Task brief: In the answer, each entry below appears exactly as given, and no picture appears at all.
____________
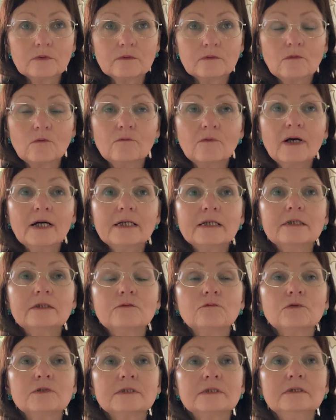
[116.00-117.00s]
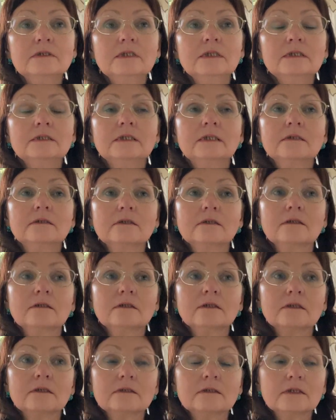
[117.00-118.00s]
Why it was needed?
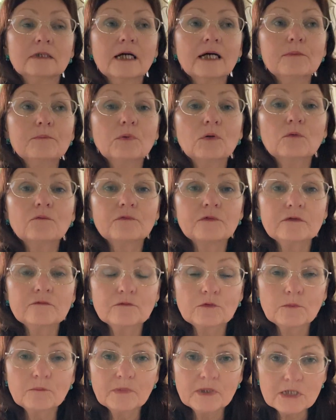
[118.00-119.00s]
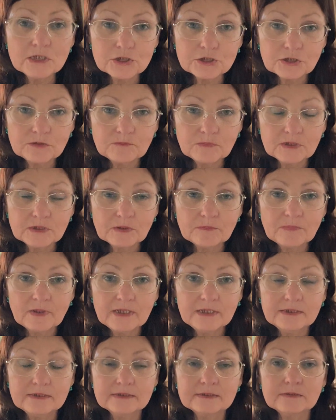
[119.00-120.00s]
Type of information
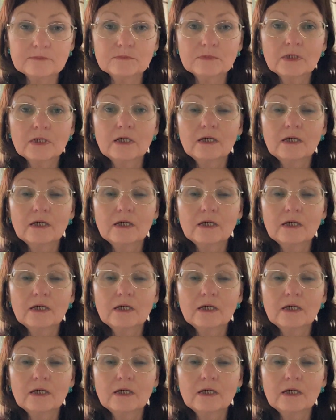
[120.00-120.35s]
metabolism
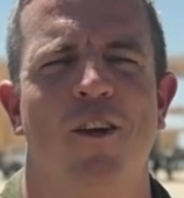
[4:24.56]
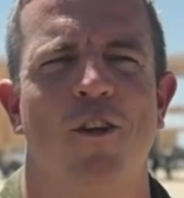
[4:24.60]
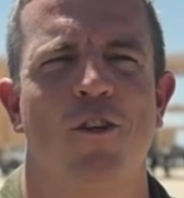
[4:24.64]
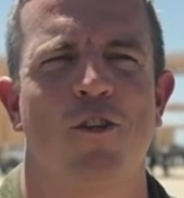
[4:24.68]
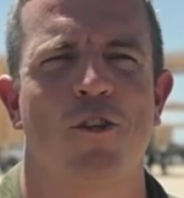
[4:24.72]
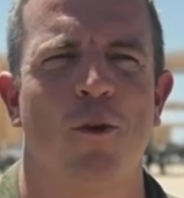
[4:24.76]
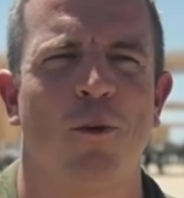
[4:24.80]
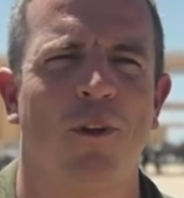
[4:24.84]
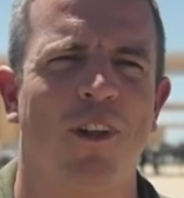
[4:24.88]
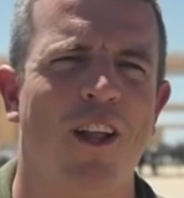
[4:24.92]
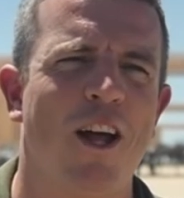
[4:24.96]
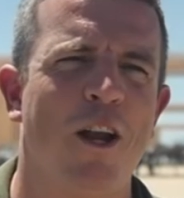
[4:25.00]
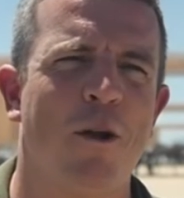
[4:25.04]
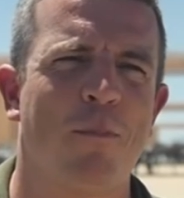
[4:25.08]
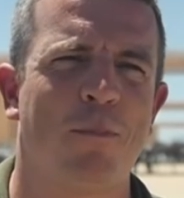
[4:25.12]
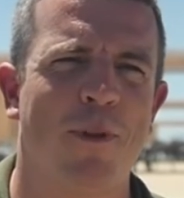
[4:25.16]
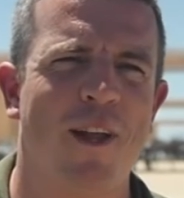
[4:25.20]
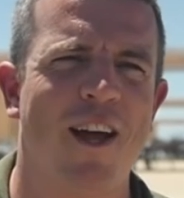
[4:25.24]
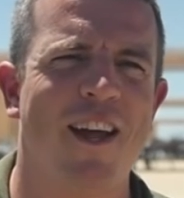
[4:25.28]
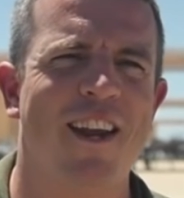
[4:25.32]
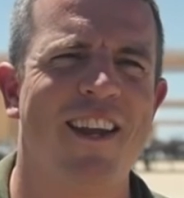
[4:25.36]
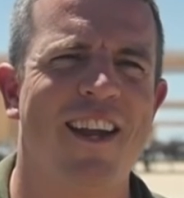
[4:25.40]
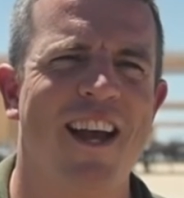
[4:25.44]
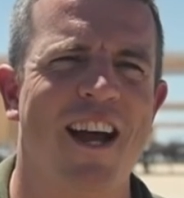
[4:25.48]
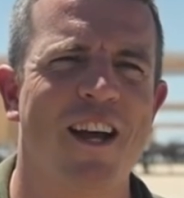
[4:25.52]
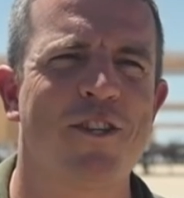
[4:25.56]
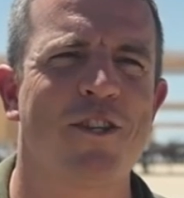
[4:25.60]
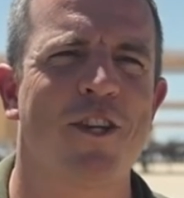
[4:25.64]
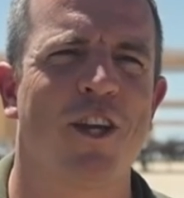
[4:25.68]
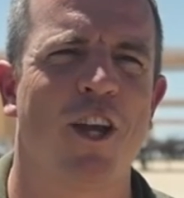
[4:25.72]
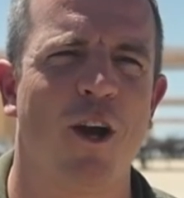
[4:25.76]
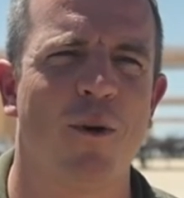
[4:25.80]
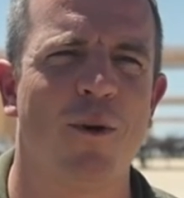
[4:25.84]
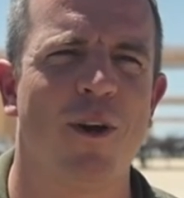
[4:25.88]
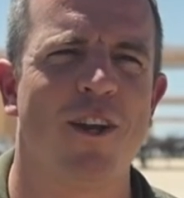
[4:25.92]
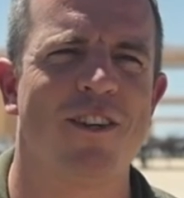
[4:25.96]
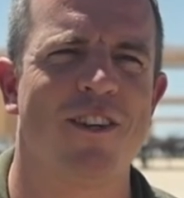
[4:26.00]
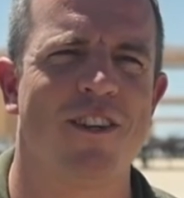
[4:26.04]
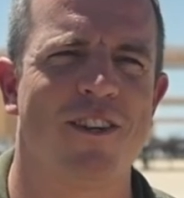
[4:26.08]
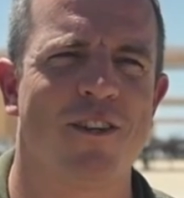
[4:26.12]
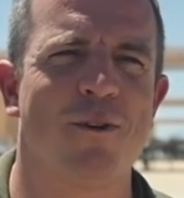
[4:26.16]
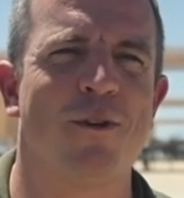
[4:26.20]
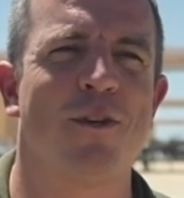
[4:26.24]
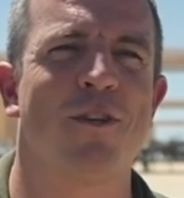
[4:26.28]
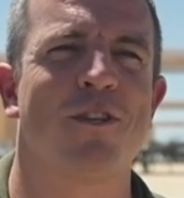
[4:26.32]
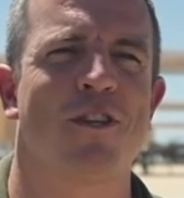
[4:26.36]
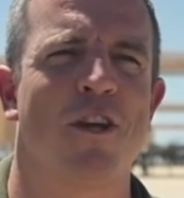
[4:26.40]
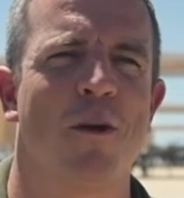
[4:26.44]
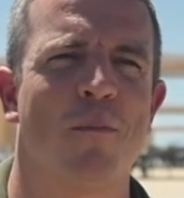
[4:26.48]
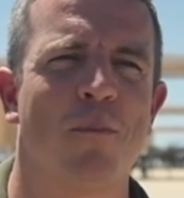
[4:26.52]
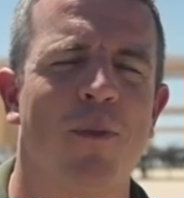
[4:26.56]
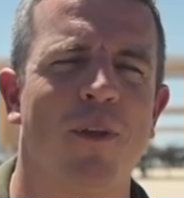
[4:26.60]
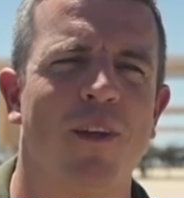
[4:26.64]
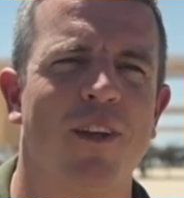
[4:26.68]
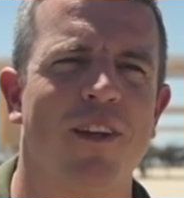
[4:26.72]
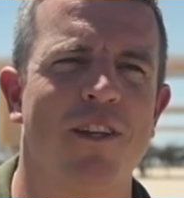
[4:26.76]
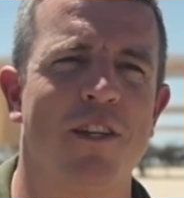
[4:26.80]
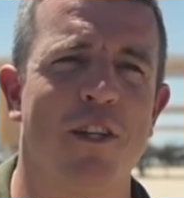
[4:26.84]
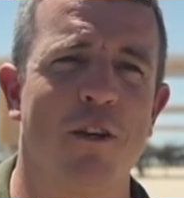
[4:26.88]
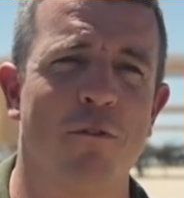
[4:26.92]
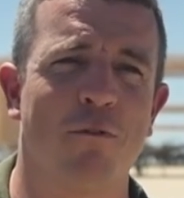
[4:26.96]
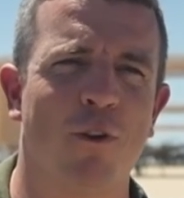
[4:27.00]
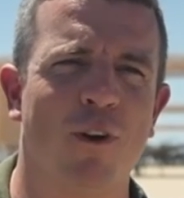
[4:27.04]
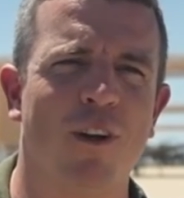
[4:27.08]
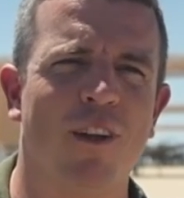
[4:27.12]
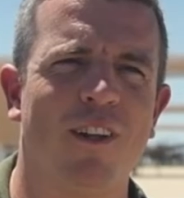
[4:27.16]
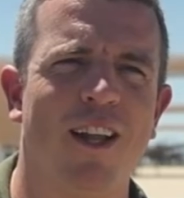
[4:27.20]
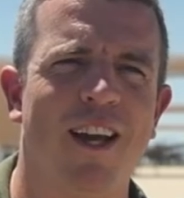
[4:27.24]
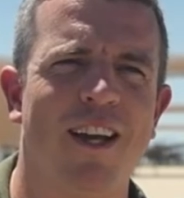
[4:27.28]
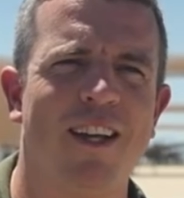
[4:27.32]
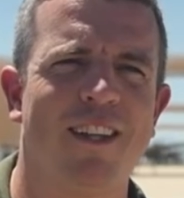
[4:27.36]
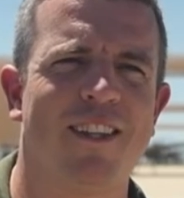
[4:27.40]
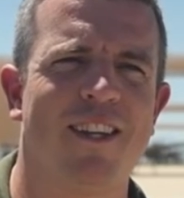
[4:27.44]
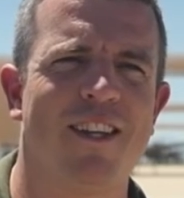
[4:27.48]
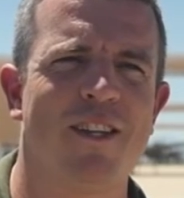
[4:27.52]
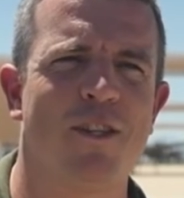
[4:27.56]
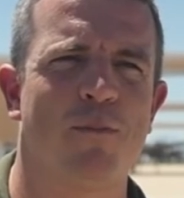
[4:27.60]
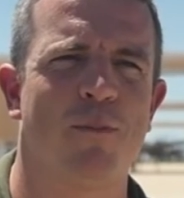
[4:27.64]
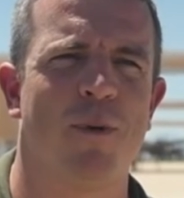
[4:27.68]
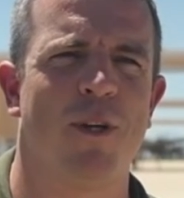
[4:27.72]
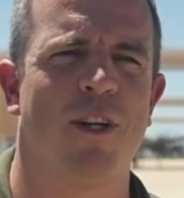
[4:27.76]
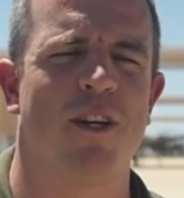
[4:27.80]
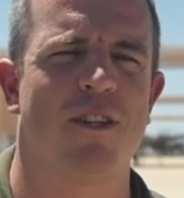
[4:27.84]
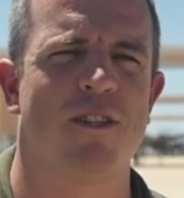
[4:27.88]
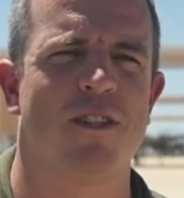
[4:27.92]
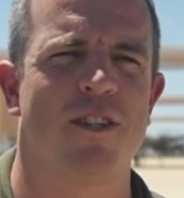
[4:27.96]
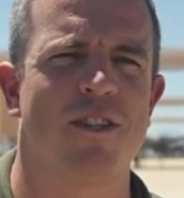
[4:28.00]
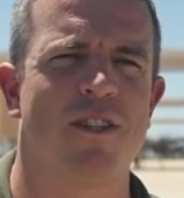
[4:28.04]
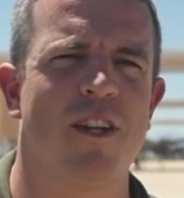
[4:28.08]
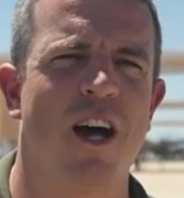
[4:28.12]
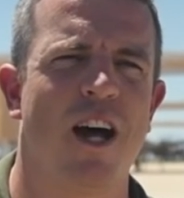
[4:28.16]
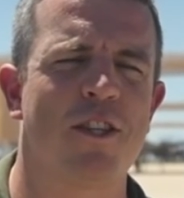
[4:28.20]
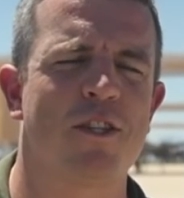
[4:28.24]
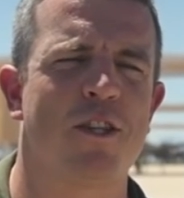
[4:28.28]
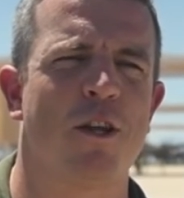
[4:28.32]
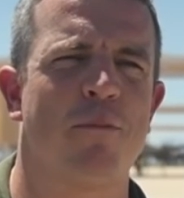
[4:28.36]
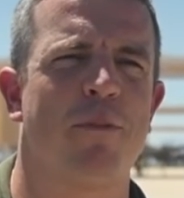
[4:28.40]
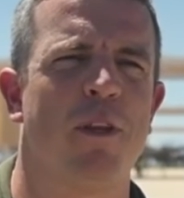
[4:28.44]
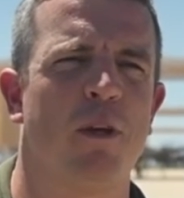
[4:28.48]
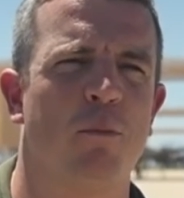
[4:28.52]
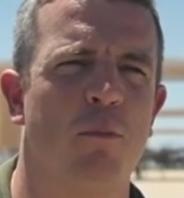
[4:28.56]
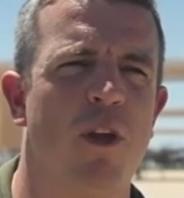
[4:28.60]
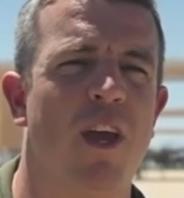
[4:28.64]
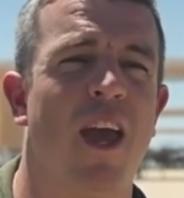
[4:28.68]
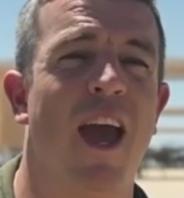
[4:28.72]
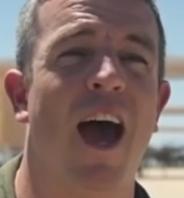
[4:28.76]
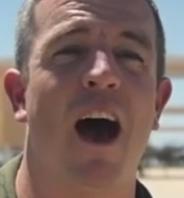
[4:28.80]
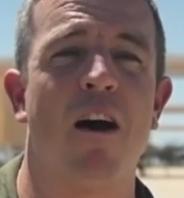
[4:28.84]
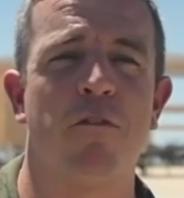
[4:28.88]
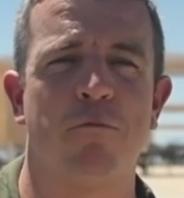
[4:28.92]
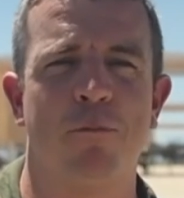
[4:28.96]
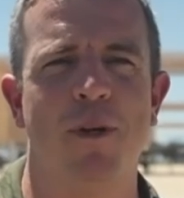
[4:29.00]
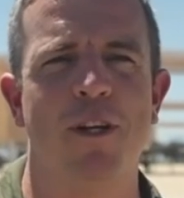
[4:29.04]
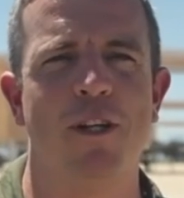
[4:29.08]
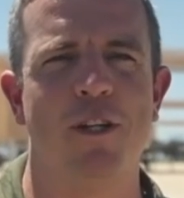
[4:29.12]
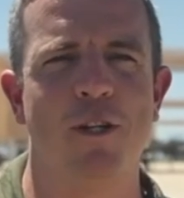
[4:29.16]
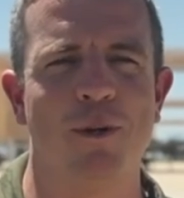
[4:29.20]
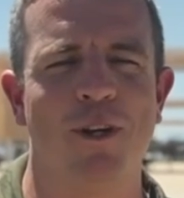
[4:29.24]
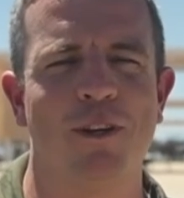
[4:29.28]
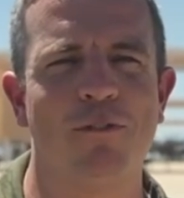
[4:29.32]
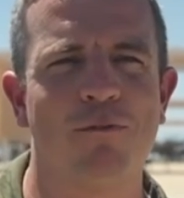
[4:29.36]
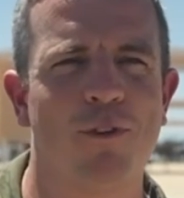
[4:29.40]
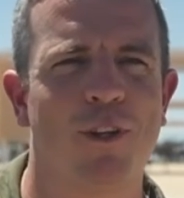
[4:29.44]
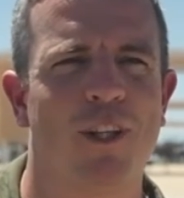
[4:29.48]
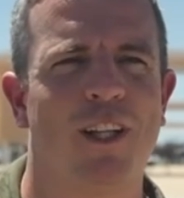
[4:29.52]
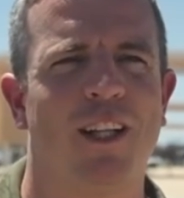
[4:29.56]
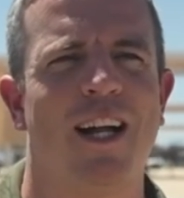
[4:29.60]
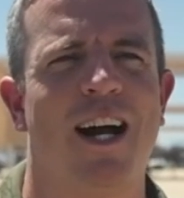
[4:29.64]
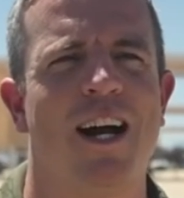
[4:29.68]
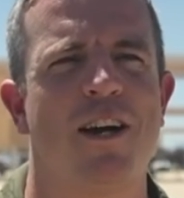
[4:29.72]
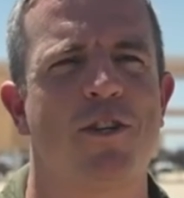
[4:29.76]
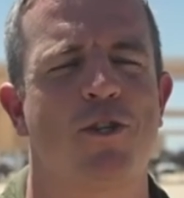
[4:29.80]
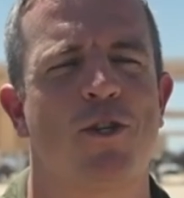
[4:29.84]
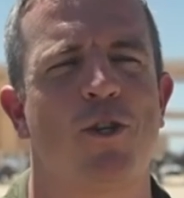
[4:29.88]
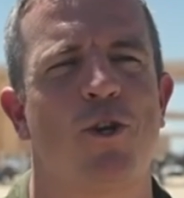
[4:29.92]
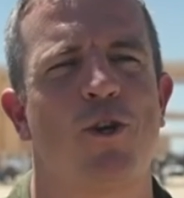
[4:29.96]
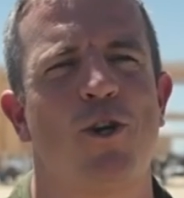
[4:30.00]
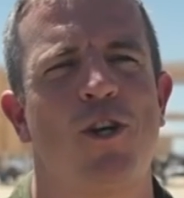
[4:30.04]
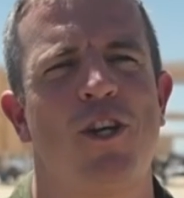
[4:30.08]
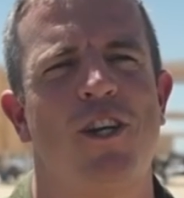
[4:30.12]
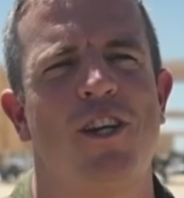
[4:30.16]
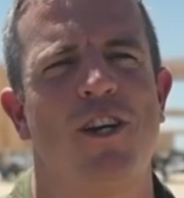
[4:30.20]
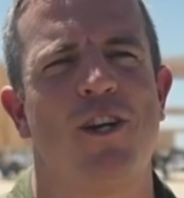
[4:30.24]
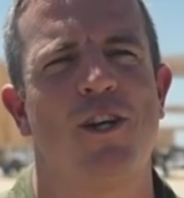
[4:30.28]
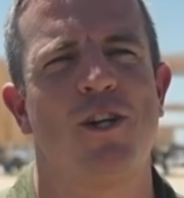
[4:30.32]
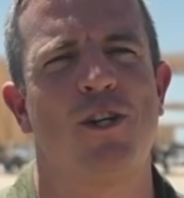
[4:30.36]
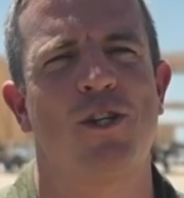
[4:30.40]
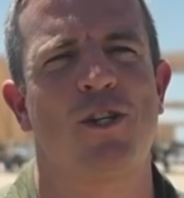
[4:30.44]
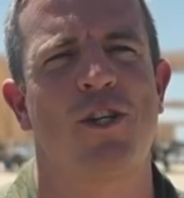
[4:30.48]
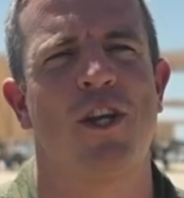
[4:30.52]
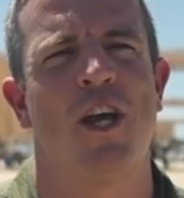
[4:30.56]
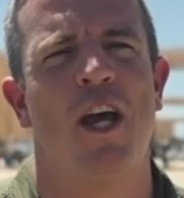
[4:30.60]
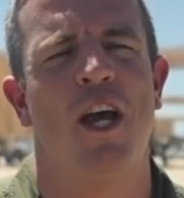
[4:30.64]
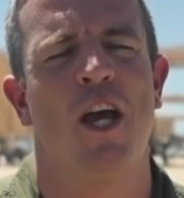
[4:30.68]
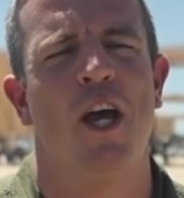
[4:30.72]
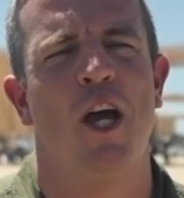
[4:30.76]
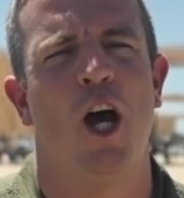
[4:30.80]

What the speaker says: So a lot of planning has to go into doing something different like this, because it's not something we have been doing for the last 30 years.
____________
Task response:
[116.00-117.00s]
[117.00-118.00s]
Why it was needed?
[118.00-119.00s]
[119.00-120.00s]
Type of information
[120.00-120.35s]
metabolism
[4:24.56]
[4:24.60]
[4:24.64]
[4:24.68]
[4:24.72]
[4:24.76]
[4:24.80]
[4:24.84]
[4:24.88]
[4:24.92]
[4:24.96]
[4:25.00]
[4:25.04]
[4:25.08]
[4:25.12]
[4:25.16]
[4:25.20]
[4:25.24]
[4:25.28]
[4:25.32]
[4:25.36]
[4:25.40]
[4:25.44]
[4:25.48]
[4:25.52]
[4:25.56]
[4:25.60]
[4:25.64]
[4:25.68]
[4:25.72]
[4:25.76]
[4:25.80]
[4:25.84]
[4:25.88]
[4:25.92]
[4:25.96]
[4:26.00]
[4:26.04]
[4:26.08]
[4:26.12]
[4:26.16]
[4:26.20]
[4:26.24]
[4:26.28]
[4:26.32]
[4:26.36]
[4:26.40]
[4:26.44]
[4:26.48]
[4:26.52]
[4:26.56]
[4:26.60]
[4:26.64]
[4:26.68]
[4:26.72]
[4:26.76]
[4:26.80]
[4:26.84]
[4:26.88]
[4:26.92]
[4:26.96]
[4:27.00]
[4:27.04]
[4:27.08]
[4:27.12]
[4:27.16]
[4:27.20]
[4:27.24]
[4:27.28]
[4:27.32]
[4:27.36]
[4:27.40]
[4:27.44]
[4:27.48]
[4:27.52]
[4:27.56]
[4:27.60]
[4:27.64]
[4:27.68]
[4:27.72]
[4:27.76]
[4:27.80]
[4:27.84]
[4:27.88]
[4:27.92]
[4:27.96]
[4:28.00]
[4:28.04]
[4:28.08]
[4:28.12]
[4:28.16]
[4:28.20]
[4:28.24]
[4:28.28]
[4:28.32]
[4:28.36]
[4:28.40]
[4:28.44]
[4:28.48]
[4:28.52]
[4:28.56]
[4:28.60]
[4:28.64]
[4:28.68]
[4:28.72]
[4:28.76]
[4:28.80]
[4:28.84]
[4:28.88]
[4:28.92]
[4:28.96]
[4:29.00]
[4:29.04]
[4:29.08]
[4:29.12]
[4:29.16]
[4:29.20]
[4:29.24]
[4:29.28]
[4:29.32]
[4:29.36]
[4:29.40]
[4:29.44]
[4:29.48]
[4:29.52]
[4:29.56]
[4:29.60]
[4:29.64]
[4:29.68]
[4:29.72]
[4:29.76]
[4:29.80]
[4:29.84]
[4:29.88]
[4:29.92]
[4:29.96]
[4:30.00]
[4:30.04]
[4:30.08]
[4:30.12]
[4:30.16]
[4:30.20]
[4:30.24]
[4:30.28]
[4:30.32]
[4:30.36]
[4:30.40]
[4:30.44]
[4:30.48]
[4:30.52]
[4:30.56]
[4:30.60]
[4:30.64]
[4:30.68]
[4:30.72]
[4:30.76]
[4:30.80]

What the speaker says: So a lot of planning has to go into doing something different like this, because it's not something we have been doing for the last 30 years.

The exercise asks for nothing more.